What is a "digital document"?

Michael Buckland
School of Information Management and Systems,
University of California, Berkeley, CA, USA 94720-4600
buckland@sims.berkeley.edu

Abstract The question "What is a digital document?" is seen as a special case of the question "What is a document?" Ordinarily the word "document" denotes a textual record. Early this century, attempts to provide access to the rapidly growing quantity of available documents raised questions about which should be considered a "document". Paul Otlet and others developed a functional view of "document" and discussed whether, for example, sculpture, museum objects, and live animals, could be considered to be "documents". Suzanne Briet equated "document" with organized physical evidence. These ideas resemble notions of "material culture" in cultural anthropology and "object-as-sign" in semiotics. Others, especially in the USA (e.g. Jesse Shera and Louis Shores) took a narrower view. Old confusions between medium, message, and meaning are renewed with digital technology because technological definitions of "document" become even less realistic when everything is in bits.

1. Introduction

When we refer to a paper document, a papyrus document, or a microfilmed document, the meaning is clear. However, the idea of a "digital document" is more difficult. We can recognize e-mail and a technical report generated by a wordprocessor as digital documents, but beyond these simple examples the concept of a "document" becomes less clear. Is a software program a document? It has lines of language-like text. Is an operating system a document? One can enumerate different types of digital documents and this is necessary because of the need to specify standards in order to achieve efficiency and interoperability. But if one seeks completeness, the process becomes arbitrary and intellectually unsatisfying because it is not clear where the frontier between documents and non-documents should be.
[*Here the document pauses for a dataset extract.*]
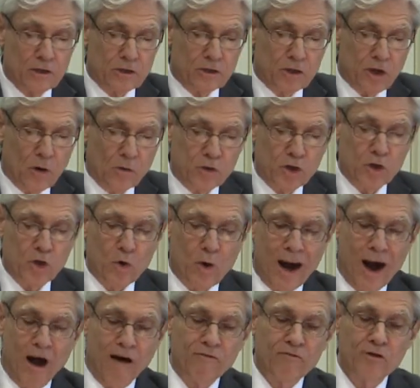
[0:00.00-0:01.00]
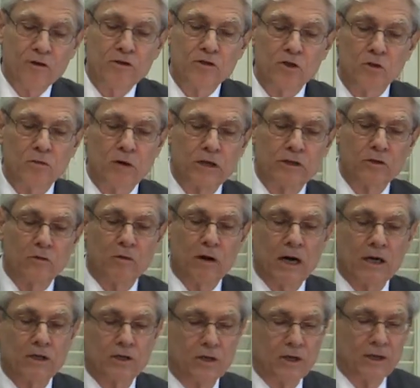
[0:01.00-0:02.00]
so too our future
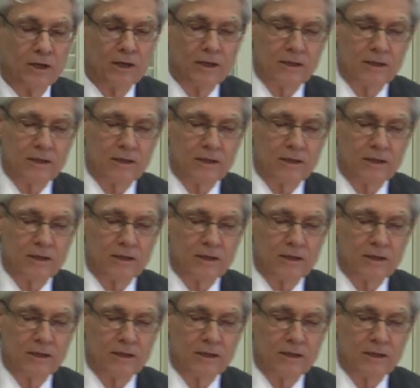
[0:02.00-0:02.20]
resurrection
A paper document is distinguished, in part, by the fact that it is on paper. But that aspect, the technological medium, is less helpful with digital documents. An e-mail message and a technical report exist physically in a digital environment as a string of bits, but so does everything else in a physical environment. "Multimedia," which used to denote multiple, physically-different media, is now of renewed interest, because, ironically, the multiple media can be reduced to the mono-medium of electronically stored bits.
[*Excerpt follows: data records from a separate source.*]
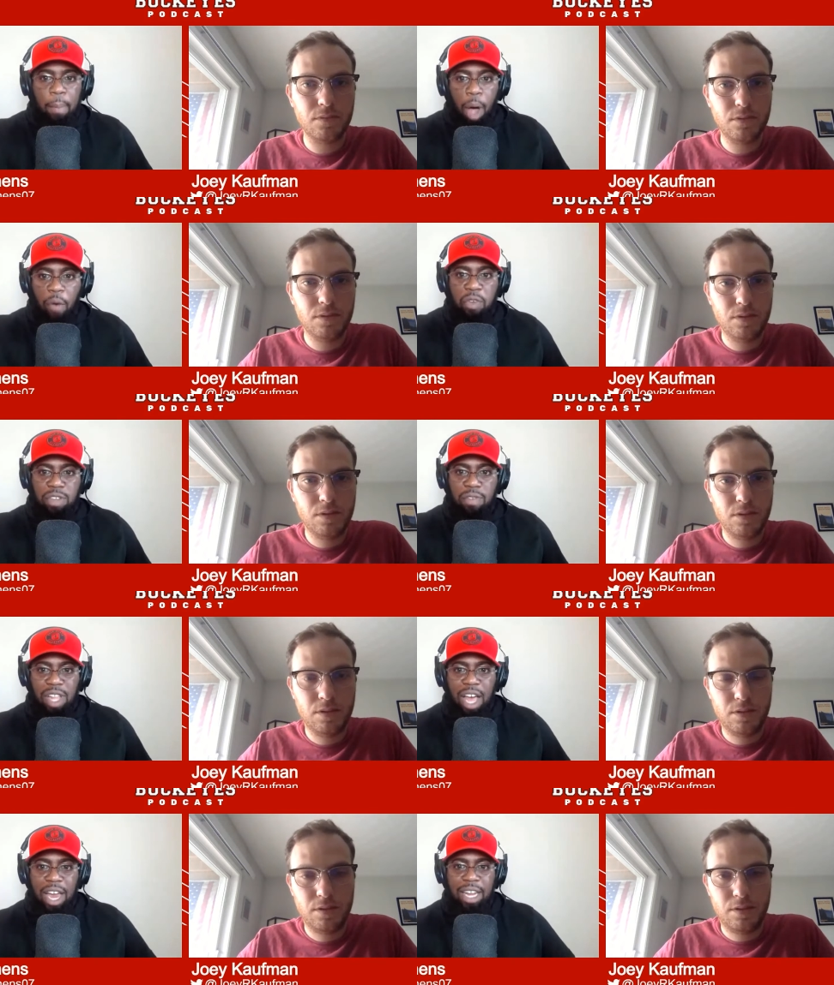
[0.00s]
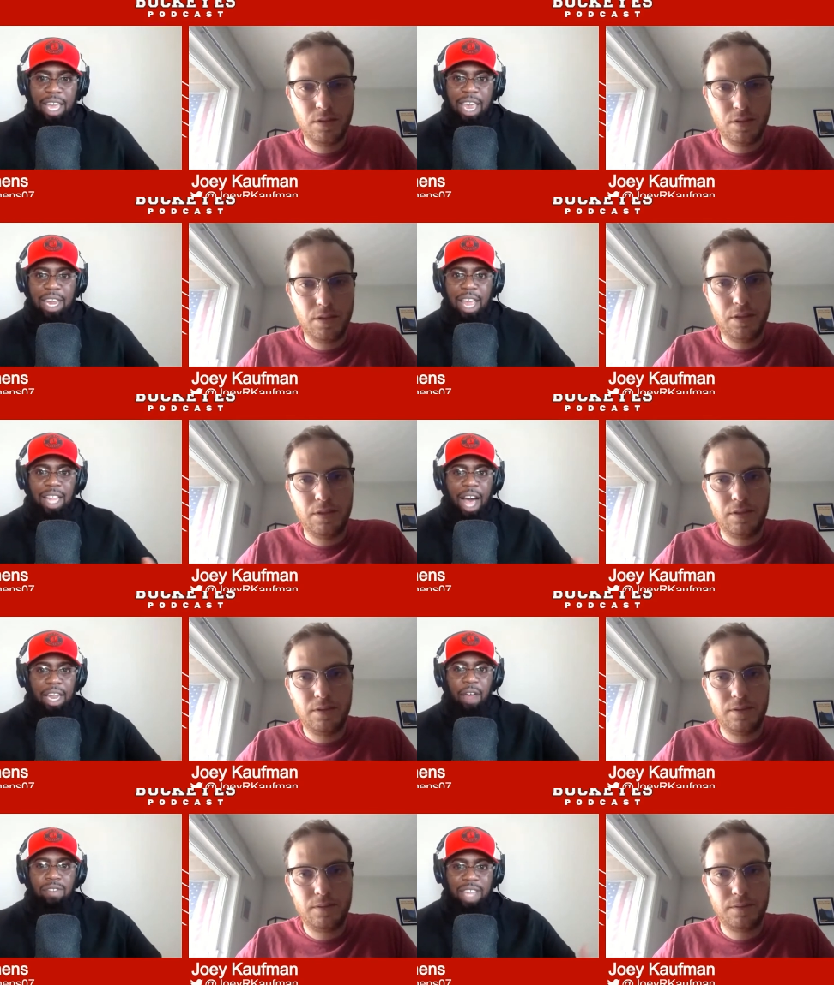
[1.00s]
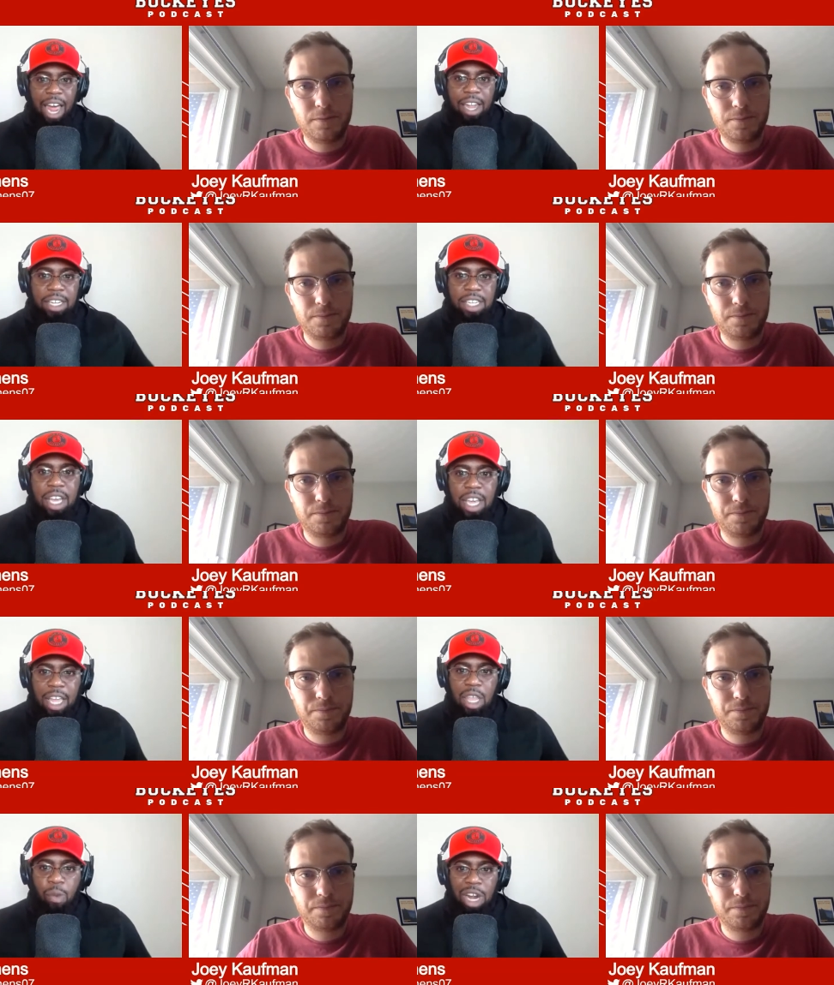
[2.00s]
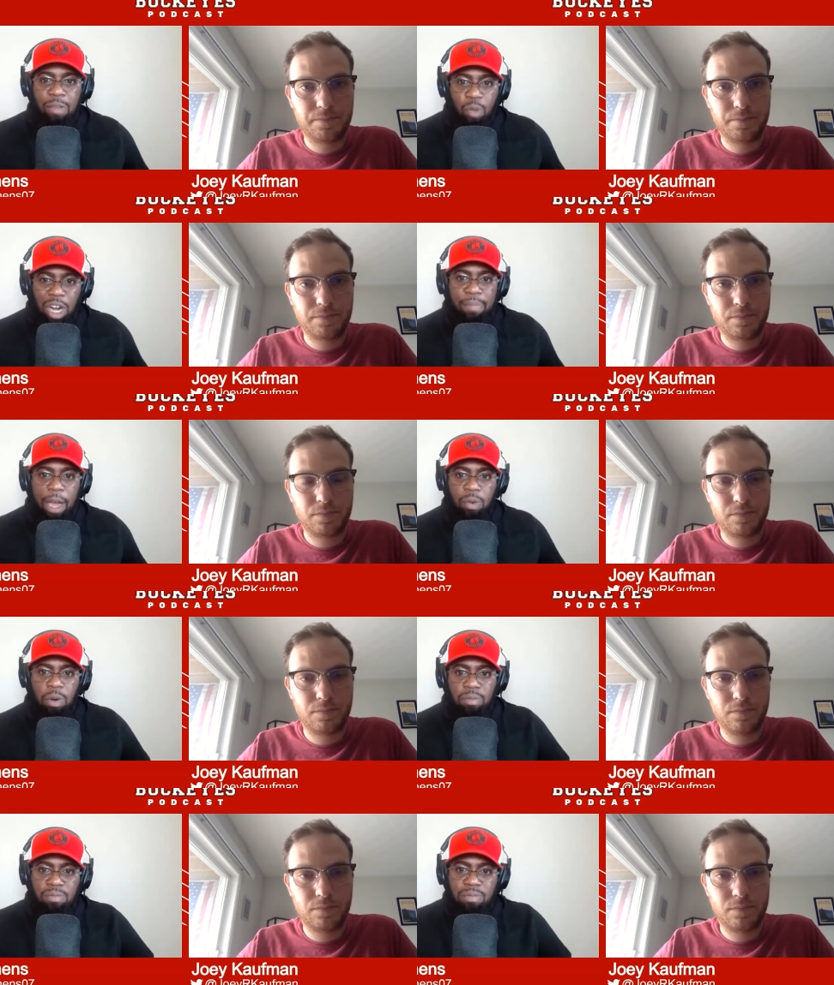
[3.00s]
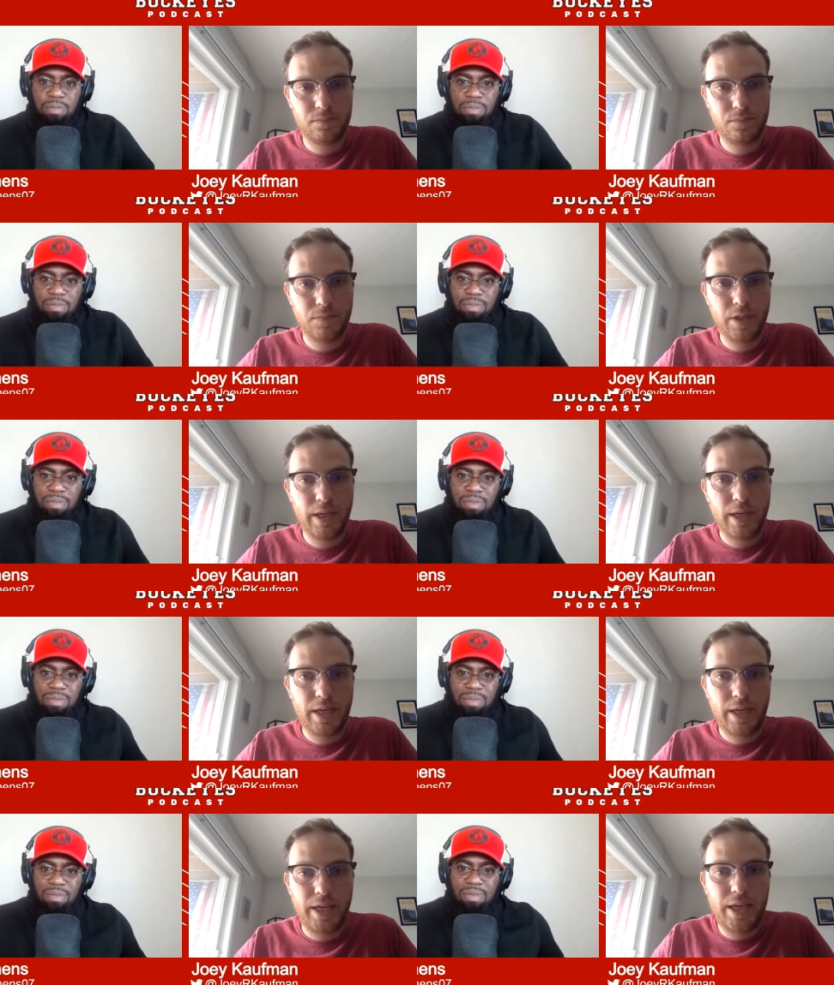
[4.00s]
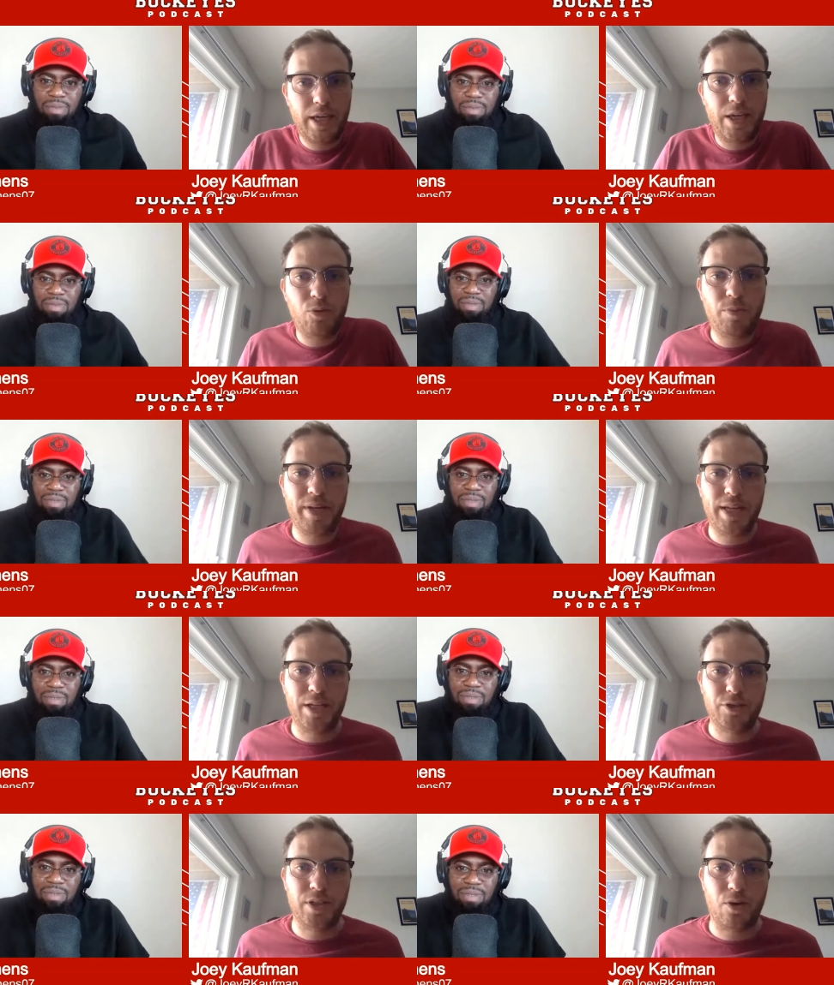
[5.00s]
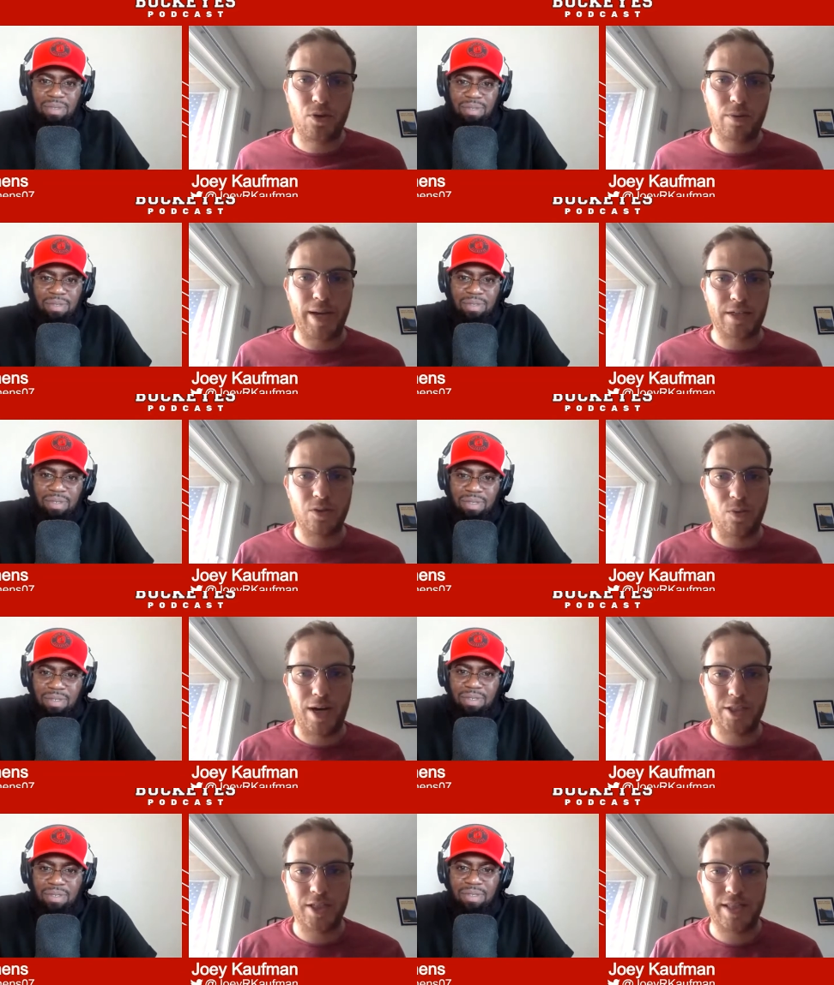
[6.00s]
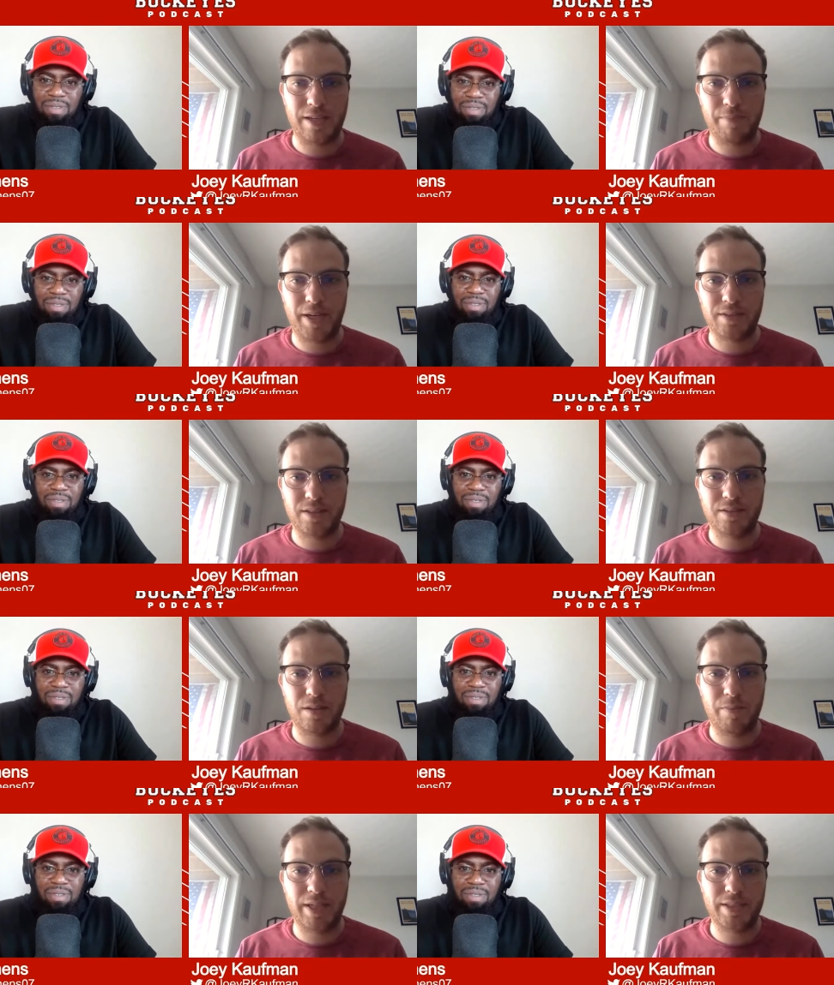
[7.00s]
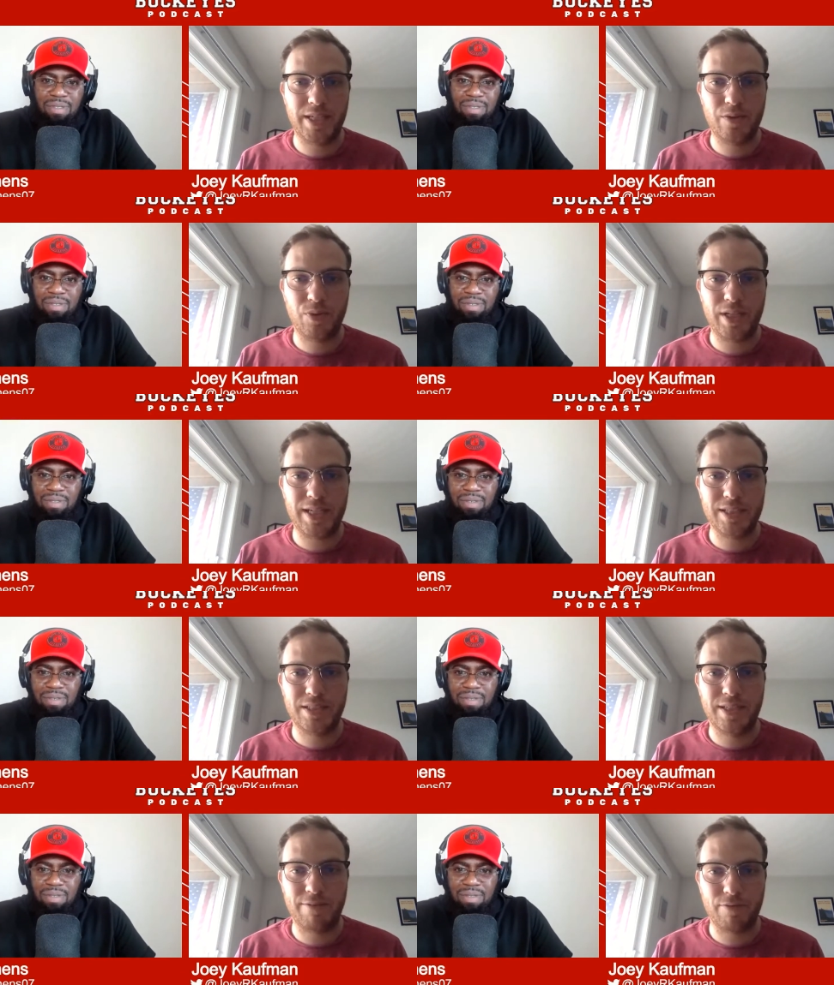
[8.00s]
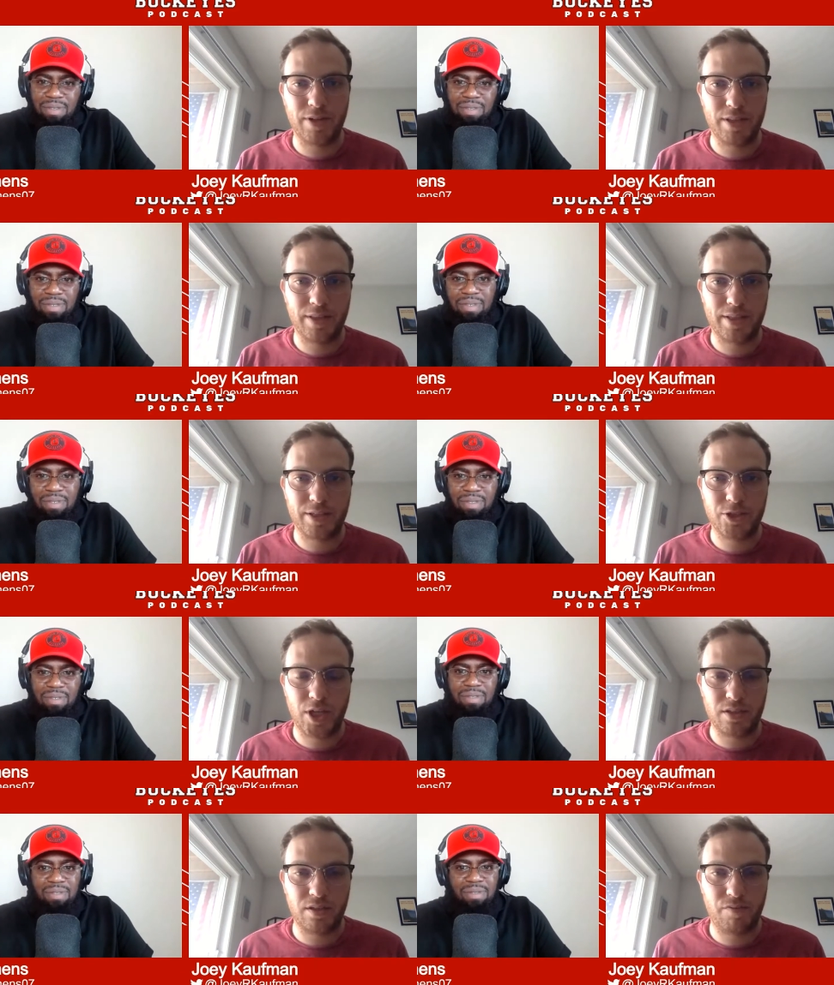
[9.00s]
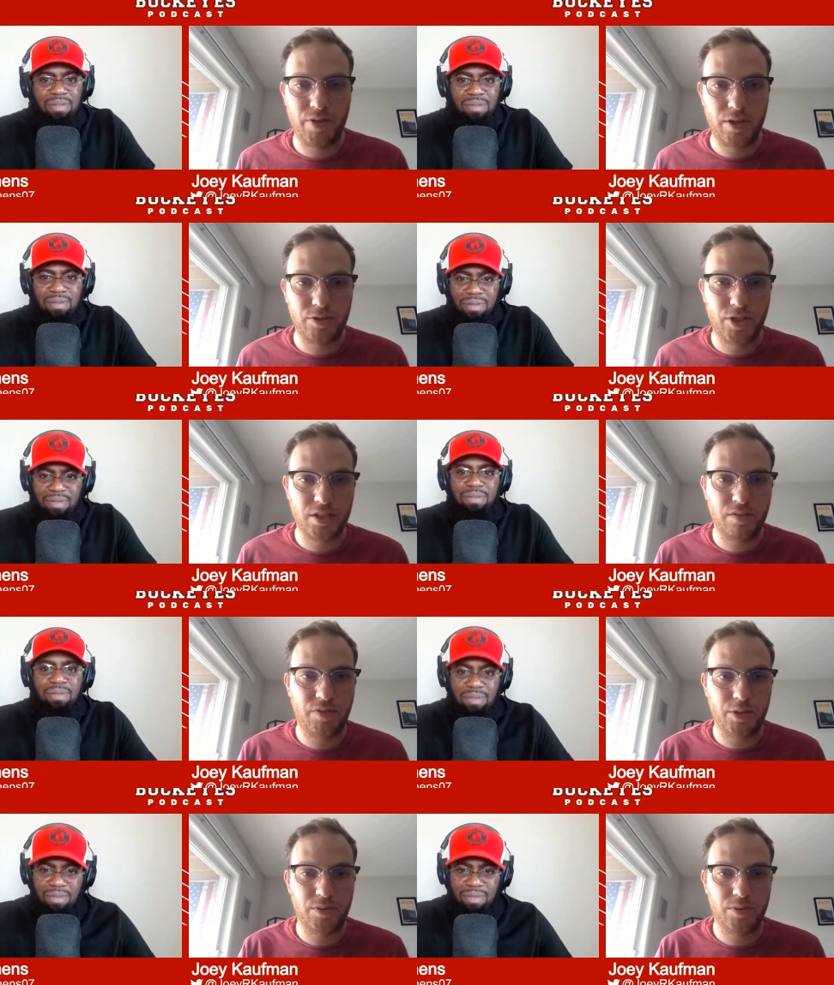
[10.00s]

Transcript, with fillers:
Speaker 1: offensive line and a lot of talent in the running running back room
Speaker 2: he, he will be an interesting quarterback to watch, I think, because in some ways he really is different than Justin Fields. Justin Fields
For practical purposes, people develop pragmatic definitions, such as "anything that can be given a file name and stored on electronic media" or "a collection of data plus properties of that data that a user chooses to refer to as a logical unit." And, as so often in discussions of information, one finds definitions of "document" that focus on one aspect and are often highly metaphorical, such as "`captured' knowledge," "data in context," and "an organized view of information."

Digital systems have been concerned primarily with text and text-like records (e.g. names, numbers, and alphanumeric codes), but the present interest in icons and graphics reminds us that we may need to deal with any phenomena that someone may wish to observe: events, processes, images, and objects as well as texts [BUC 91].

2. From document to "documentation"

Digital documents are relatively new, but discussion of the broader question "What is a document?" is not new. In the late 19th century there was increasing concern with the rapid increase in the number of publications, especially of scientific and technical literature and of social "facts." Continued effectiveness in the creation, dissemination, utilization of recorded knowledge was seen as a needing new techniques for managing the rising flood of documents.

The "managing" that was needed had several aspects. Efficient and reliable techniques were needed for collecting, preserving, organizing (arranging), representing (describing), selecting (retrieving), reproducing (copying), and disseminating documents. The traditional term for this activity was "bibliography". However, "bibliography" was not entirely satisfactory. It was felt that something more than traditional "bibliography" was needed, e.g. techniques for reproducing documents and "bibliography" also had other well-established meanings in related to traditional techniques of book-production.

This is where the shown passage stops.